While the COVID-19 pandemic continues to represent a significant challenge to public health, we cannot neglect other health risks. In the United States, tick-borne disease cases have doubled during 2004-2016, and nine vector-borne human diseases have newly emerged during the last decade12. The full impact of the pandemic on the transmission of tick-borne, and other vector-borne diseases is yet to be fully realized. This study could provide valuable insights into potential underreporting of tick-borne disease cases during the COVID-19 pandemic10. Our results show increased self-reported tick exposure (particularly among outdoor enthusiasts) in 2020, but its association to disease risk is unknown. We speculate that this increase is influenced by the shifts in outdoor activity patterns found in our study population. However, we cannot disregard effects of an increase in the population of ticks or in awareness of tick-borne disease risk resulting in a more diligent search for ticks after being outdoors.
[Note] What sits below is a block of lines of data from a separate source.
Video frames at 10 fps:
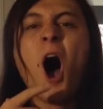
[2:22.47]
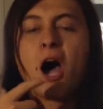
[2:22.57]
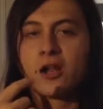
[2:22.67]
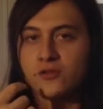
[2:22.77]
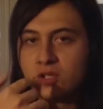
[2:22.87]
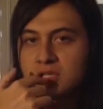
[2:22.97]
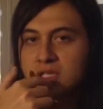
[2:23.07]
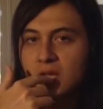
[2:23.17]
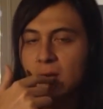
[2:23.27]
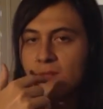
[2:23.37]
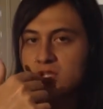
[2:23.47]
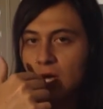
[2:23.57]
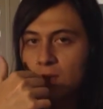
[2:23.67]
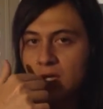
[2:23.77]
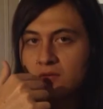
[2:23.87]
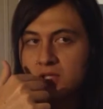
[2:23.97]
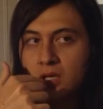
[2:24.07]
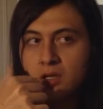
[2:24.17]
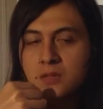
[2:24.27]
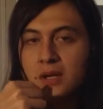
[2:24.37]
I don't know if you can see that. The top part of your
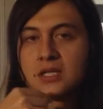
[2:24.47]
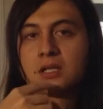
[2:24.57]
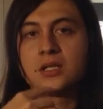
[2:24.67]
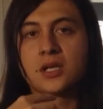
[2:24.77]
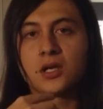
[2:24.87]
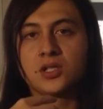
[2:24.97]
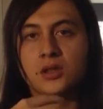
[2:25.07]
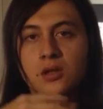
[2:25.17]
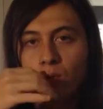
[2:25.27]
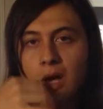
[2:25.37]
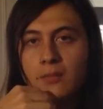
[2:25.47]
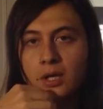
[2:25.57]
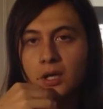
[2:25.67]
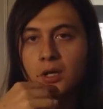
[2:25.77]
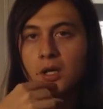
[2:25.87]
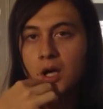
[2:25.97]
tongue is basically touching the webbing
The links between outdoor recreation and wellbeing are well-established50 and particularly during the COVID-19 pandemic51, outdoor activities have been (and should be) encouraged as a way to mitigate transmission risk while providing safe spaces for social interactions. Nonetheless, other hazards occurring in outdoor settings should be taken into account. Our results highlight the need to balance public health resources to avoid neglecting the disease burden caused by tick-borne and other vector-borne diseases.